He/She will be happier if you give him/her this as a gift
Lessons inspired by Dr. Sarah E. Hill’s research and lived experience
For years, many of us have been taught to override our bodies. Push harder. Train more. Sleep less. Eat the same every day. If something feels off, assume it’s a lack of discipline.
Dr. Sarah E. Hill—a psychologist and leading researcher on hormones, women’s health, and the brain—offers a radically different message: your body isn’t the problem. It’s the guide.
Through her research and her own daily habits, she shows what can happen when you stop forcing and start listening.
Turns out, I was wrong.
For a long time, fitness meant sweat, intensity, and pushing through discomfort. Hardcore cardio sessions, multiple times a week. If I wasn’t exhausted, it didn’t “count.”
Now? My main form of cardio is a morning walk.
The shift started small. Coffee outside. Morning sunlight on my face. Then a short walk before the day really began. Over time, the walk replaced the gym session—and something surprising happened.
I felt calmer. More grounded. More ready for the day.
And here’s the thing: my fitness didn’t decline. If anything, it improved. Brisk walking—especially in hilly areas—naturally places the body in what’s called “zone two” cardio: low to moderate intensity that’s incredibly effective for cardiovascular health and sustainability.
Add sunlight, greenery, and fresh air, and you get a practice that lowers stress while supporting long-term fitness. No burnout required.
And I Got Stronger
Instead of lifting heavy all month long, strength training now follows my cycle.
During the first half—when oestrogen is higher—I lift heavy and train consistently. After ovulation, I ease off. Sometimes that means lighter resistance, longer walks, or full rest.
The result? Better mood. Better recovery. More strength.
I used to dread weight training in the second half of my cycle. Now, by stepping back when my body needs it, I come back stronger and more motivated. Over time, this approach has helped me move past plateaus and increase the amount of weight I can lift.

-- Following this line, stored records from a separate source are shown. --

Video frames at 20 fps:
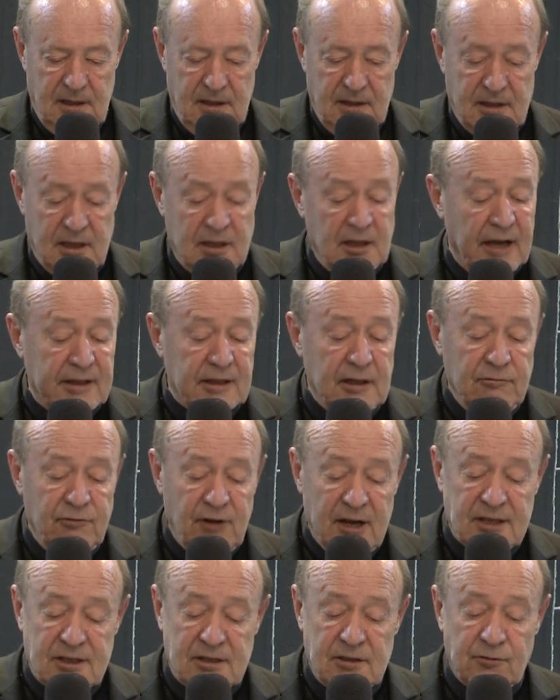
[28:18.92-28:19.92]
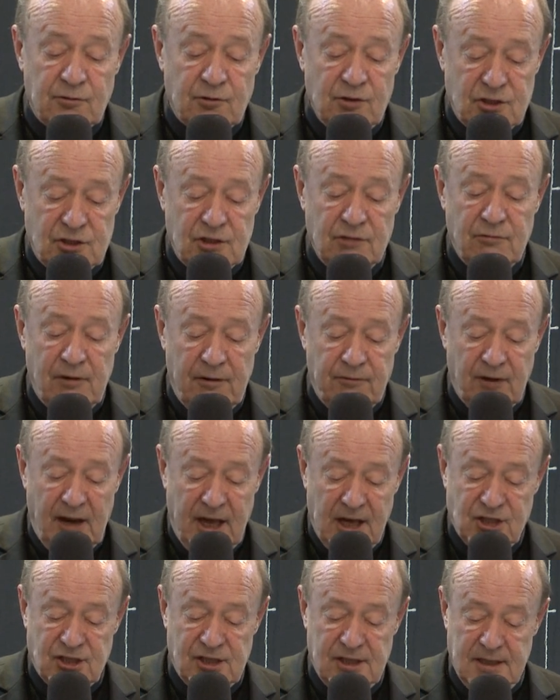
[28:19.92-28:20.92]
So like the rest of Christian
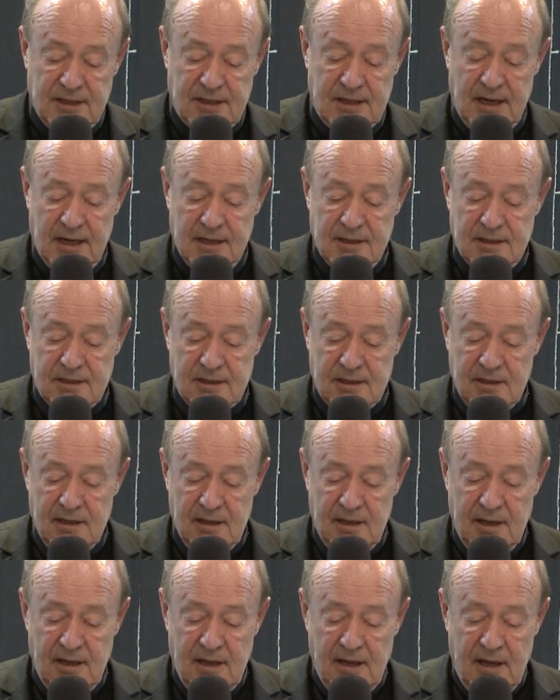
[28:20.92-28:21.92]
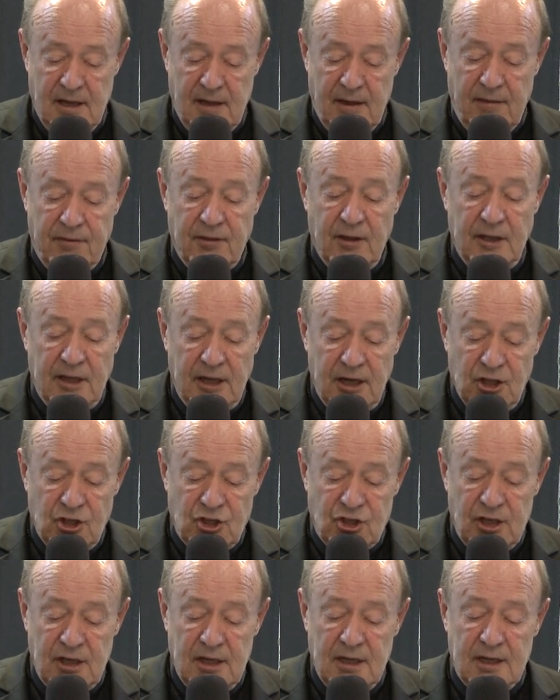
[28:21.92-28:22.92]
revelation, he says, the
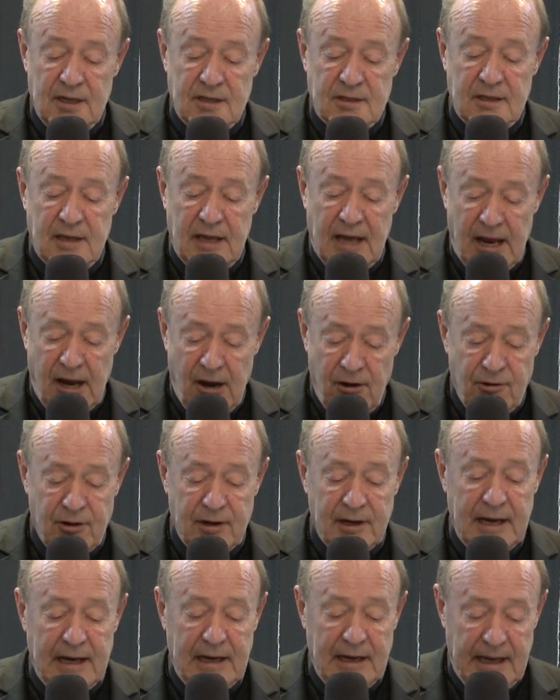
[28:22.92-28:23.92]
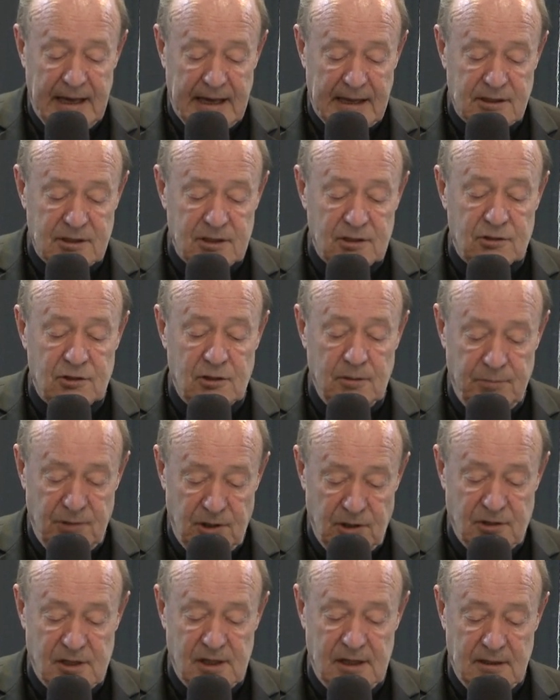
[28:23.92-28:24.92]
liturgy is inherently linked to
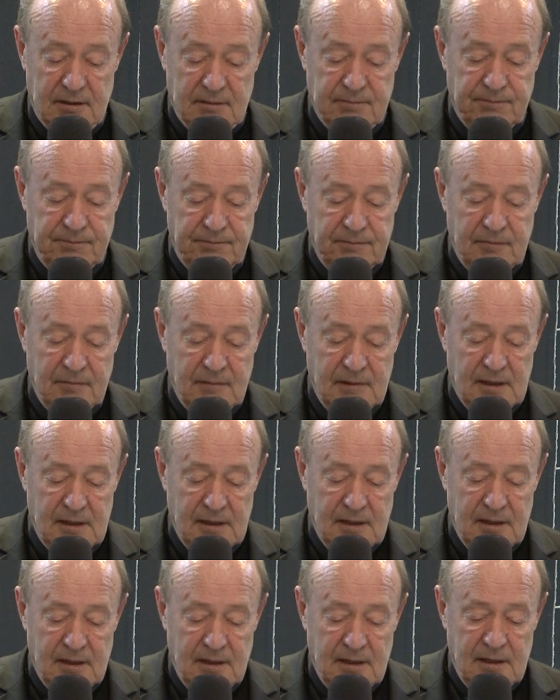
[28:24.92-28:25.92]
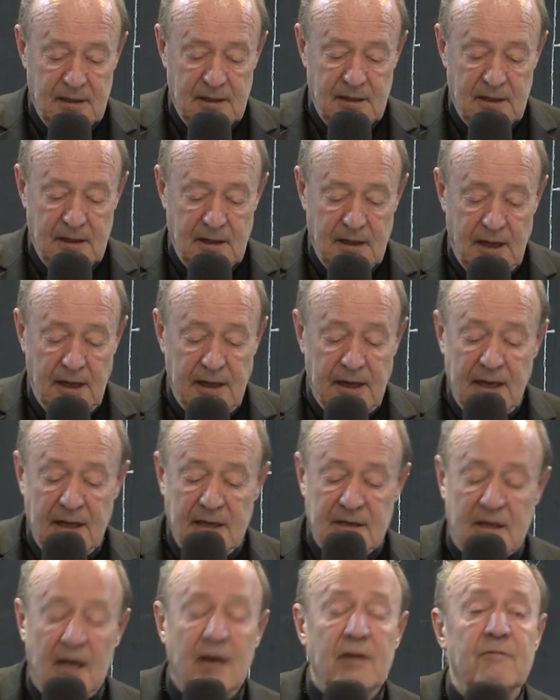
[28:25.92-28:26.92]
beauty. It
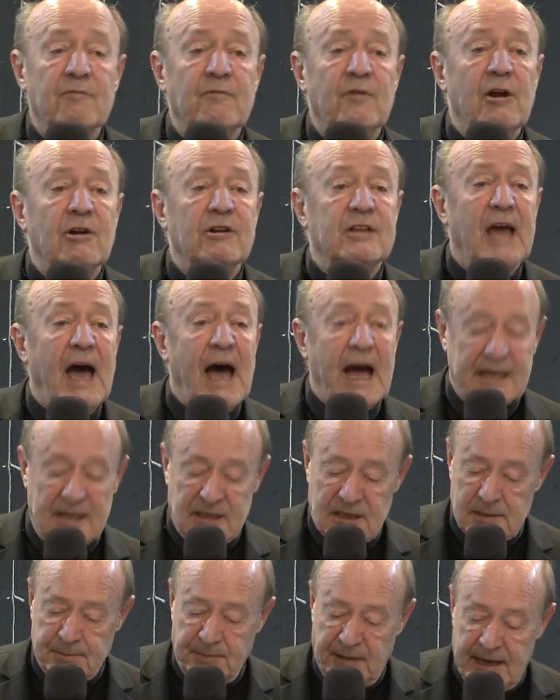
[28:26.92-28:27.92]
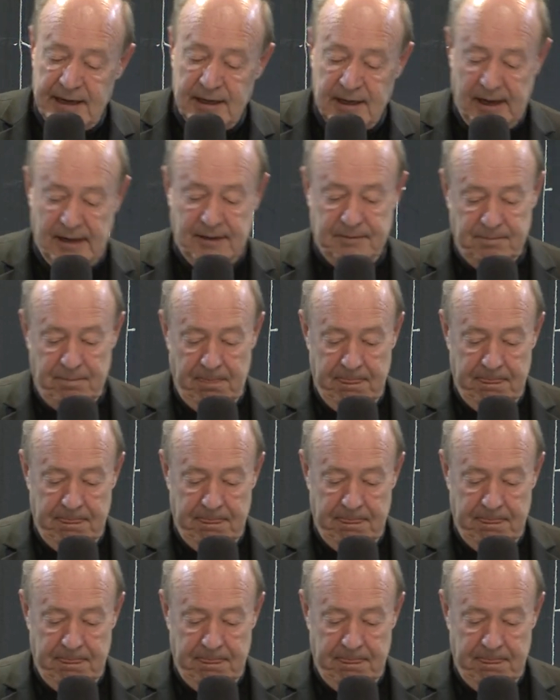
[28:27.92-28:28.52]
is a veritatis splendor.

The science supports this too: oestrogen plays a key role in muscle building and tissue repair. When it’s higher, the body is more primed to adapt and grow.
But beyond the science, there’s something deeper at play—respect. Training starts to feel supportive instead of punishing.

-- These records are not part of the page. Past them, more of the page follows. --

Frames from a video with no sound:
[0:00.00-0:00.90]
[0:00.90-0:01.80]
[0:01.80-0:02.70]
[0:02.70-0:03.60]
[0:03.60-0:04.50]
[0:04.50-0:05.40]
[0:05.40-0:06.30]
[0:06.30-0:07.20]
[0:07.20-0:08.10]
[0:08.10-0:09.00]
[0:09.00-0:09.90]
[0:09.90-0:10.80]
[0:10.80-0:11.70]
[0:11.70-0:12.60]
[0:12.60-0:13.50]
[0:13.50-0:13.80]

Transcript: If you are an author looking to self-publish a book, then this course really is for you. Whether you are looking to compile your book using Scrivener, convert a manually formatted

Ignoring That Comes at a Cost
In the second half of the cycle, the body works harder. Heart rate and respiration increase. Recovery slows. Sleep needs go up.

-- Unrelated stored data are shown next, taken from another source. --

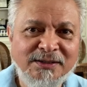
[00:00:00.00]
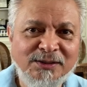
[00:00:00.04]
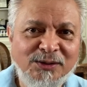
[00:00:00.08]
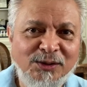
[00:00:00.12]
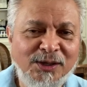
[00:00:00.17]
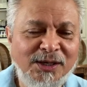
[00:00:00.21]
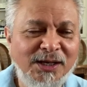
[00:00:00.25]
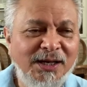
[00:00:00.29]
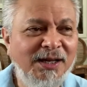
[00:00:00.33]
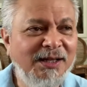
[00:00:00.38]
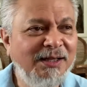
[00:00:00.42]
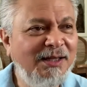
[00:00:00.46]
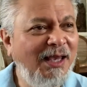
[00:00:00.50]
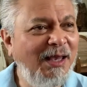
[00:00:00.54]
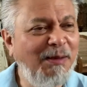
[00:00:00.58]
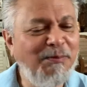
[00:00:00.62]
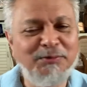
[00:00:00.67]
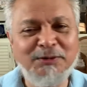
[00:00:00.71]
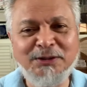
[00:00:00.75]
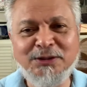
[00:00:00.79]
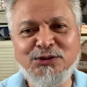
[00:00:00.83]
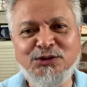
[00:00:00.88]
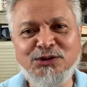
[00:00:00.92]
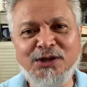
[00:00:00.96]
You cannot
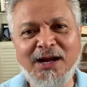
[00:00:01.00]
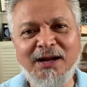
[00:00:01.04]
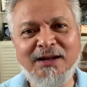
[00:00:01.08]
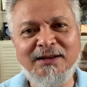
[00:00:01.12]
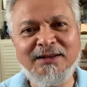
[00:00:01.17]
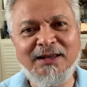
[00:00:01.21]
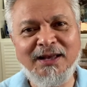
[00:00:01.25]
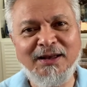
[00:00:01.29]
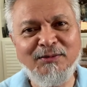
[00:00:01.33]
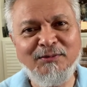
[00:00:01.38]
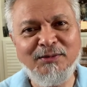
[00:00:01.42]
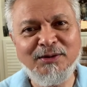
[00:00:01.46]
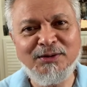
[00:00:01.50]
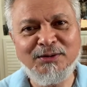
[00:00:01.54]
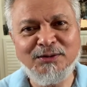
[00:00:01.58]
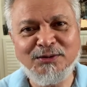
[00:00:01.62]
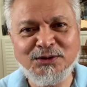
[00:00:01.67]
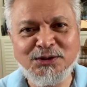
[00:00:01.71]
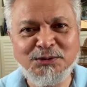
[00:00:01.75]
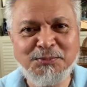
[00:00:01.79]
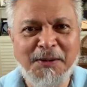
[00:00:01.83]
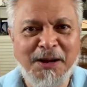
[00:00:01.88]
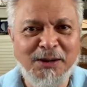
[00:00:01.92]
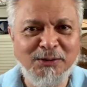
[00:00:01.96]
keep rejecting what
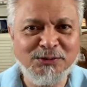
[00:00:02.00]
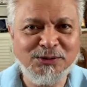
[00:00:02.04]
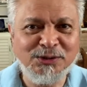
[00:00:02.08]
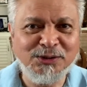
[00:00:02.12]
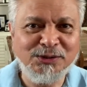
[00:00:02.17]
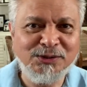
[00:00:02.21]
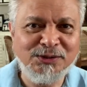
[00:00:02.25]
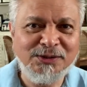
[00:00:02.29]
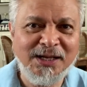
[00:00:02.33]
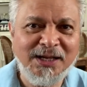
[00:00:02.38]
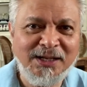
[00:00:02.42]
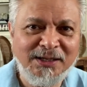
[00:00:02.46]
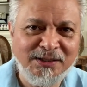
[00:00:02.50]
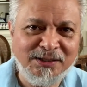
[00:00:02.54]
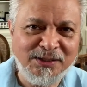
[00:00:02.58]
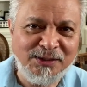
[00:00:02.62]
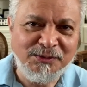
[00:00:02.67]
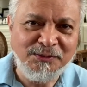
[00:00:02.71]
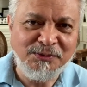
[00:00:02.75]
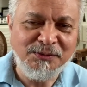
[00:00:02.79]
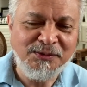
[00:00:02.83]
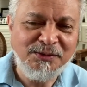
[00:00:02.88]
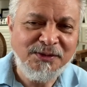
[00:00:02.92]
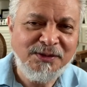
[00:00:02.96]
your spouses tell
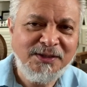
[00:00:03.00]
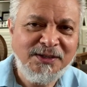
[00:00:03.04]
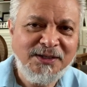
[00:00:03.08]
you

Instead of fighting this, I plan around it.
That might mean winding down earlier, protecting my evenings, or avoiding late meetings that would push dinner and bedtime too far back. Life is busy—no one gets this perfect—but small adjustments make a real difference.
When I honour the need for more rest, everything improves: mood, resilience, energy, and focus.
In the latter half of the cycle, resting metabolic rate increases. That’s why hunger does too.
For so many women, this is where guilt creeps in. We’re taught to follow rigid, one-size-fits-all nutrition rules—most of which were never designed with female physiology in mind.
But hunger during this phase isn’t weakness. It’s biology.
There’s no strong evidence that women need very specific foods at precise cycle phases. What does matter is being consistently well nourished—without shame.
Some supplements are well supported by research. Others… less so.
Vitamin D, omega-3s, magnesium, creatine, and zinc (especially during travel or illness) are solid, evidence-backed choices for many people.
Others—like NAD boosters or certain probiotics—have promising theories but less definitive evidence. They’re also expensive. If your budget allows and you’re curious, fine. But they’re not magic, and they’re not essential.
Supplements should support your health, not create financial stress or false hope.
I stayed on hormonal birth control for over a decade without truly understanding how deeply hormones shape the brain, mood, and sense of self.
Looking back, I wish I’d been more informed. I wish I’d given myself the chance to experience my natural cycle and make choices from a place of knowledge rather than convenience or habit.
That doesn’t mean birth control is “bad.” It means it deserves informed, conscious decision-making—not autopilot.
If there’s one investment worth considering (if it’s accessible), it’s tracking your cycle with real data—even for a month or two.
Hormone tracking isn’t about fertility alone. It’s about self-knowledge.
When you track hormones alongside mood, energy, hunger, sleep, and desire, patterns emerge. You start to understand what’s normal for you. That baseline becomes incredibly valuable—especially as hormones shift with age or during perimenopause.
With that information, conversations with doctors become clearer, earlier, and more productive.
Your body isn’t inconsistent. It’s cyclical.
It’s not lazy. It’s responsive.
It’s not broken. It’s communicating.
When you stop demanding that your body perform the same way every day—and start working with it instead of against it—everything changes.
Strength becomes sustainable. Rest becomes productive. And health stops feeling like a constant battle.